Tom Gallagher, a principal with South Carolina-based
Edens & Avant
, acknowledged the sides and backs of numerous Stonefield buildings would face the entrance corridor while the shops and activity will be anchored on new streets inside the development.
“Where we are trying to spend most of our money is on Main Street,” said Gallagher in an interview. “That’s really where the people are going to spend the time, they are going to touch, they are going to feel, they are going to enjoy.”
“We are going to have to work through it,” said Gallagher. “There are a lot of tools we can use — landscaping, architectural design (even when it’s on the back of the buildings), things you can do to create changes, verticality, and hierarchy, but it is an inherent conflict.”
Board member Wright did some research of his own and shared a picture of another Edens & Avant project called the Shoppes at Ryan Park in Ashburn which he indicated he preferred.
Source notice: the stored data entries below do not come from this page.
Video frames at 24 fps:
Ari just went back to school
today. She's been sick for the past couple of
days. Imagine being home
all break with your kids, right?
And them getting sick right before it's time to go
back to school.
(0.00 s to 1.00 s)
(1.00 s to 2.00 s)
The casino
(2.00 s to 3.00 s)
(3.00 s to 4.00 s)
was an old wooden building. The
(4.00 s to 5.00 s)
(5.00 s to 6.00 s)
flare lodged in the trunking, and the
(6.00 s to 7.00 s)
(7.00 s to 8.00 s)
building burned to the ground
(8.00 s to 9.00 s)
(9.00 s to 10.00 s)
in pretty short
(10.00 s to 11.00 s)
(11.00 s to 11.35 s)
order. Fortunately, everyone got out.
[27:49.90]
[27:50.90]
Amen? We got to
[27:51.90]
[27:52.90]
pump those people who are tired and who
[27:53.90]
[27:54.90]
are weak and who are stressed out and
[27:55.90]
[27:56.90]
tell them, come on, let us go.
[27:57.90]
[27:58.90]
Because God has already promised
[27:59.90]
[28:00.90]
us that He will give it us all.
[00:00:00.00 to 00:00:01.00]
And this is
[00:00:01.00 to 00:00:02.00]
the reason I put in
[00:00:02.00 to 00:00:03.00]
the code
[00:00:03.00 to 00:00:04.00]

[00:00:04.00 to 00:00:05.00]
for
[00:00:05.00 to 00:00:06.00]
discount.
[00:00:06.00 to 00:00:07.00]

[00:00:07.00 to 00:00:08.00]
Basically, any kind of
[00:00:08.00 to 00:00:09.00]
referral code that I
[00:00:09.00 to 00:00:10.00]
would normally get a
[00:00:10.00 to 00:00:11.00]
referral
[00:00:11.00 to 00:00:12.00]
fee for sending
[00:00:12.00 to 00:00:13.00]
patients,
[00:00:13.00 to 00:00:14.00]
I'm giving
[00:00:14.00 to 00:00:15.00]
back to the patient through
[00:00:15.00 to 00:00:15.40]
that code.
“I looked at this and said ‘Why not us?’” stated Wright.
That commercial complex, however, has the typical frontage of a large parking lot, not the relegated parking and pedestrian-oriented spaces like the Downtown Mall that have long been a goal of Albemarle’s neighborhood model in general, and Stonefield specifically.
“Next time I come down I can bring a picture of the back of the building,” said Gallagher about the Ashburn example. “It’s more of a sheer wall.”
Wright also highlighted the Harris Teeter in Crozet as an example of where the ARB pushed back and the design was adjusted.
“We were told we were going to have a blank wall, and we said no,” said Wright. “There are now windows all along the Harris Teeter in Crozet…I have been to about five Trader Joe’s and there aren’t any two of them that are exactly the same.”
“We are here to listen and understand,” Gallagher told the ARB.
Edens & Avant will return to the ARB on September 6 to finalize the Regal Cinema’s landscaping and lighting plans, as well as to hold a work session on Trader Joe’s and other nearby commercial buildings proposed along U.S. 29.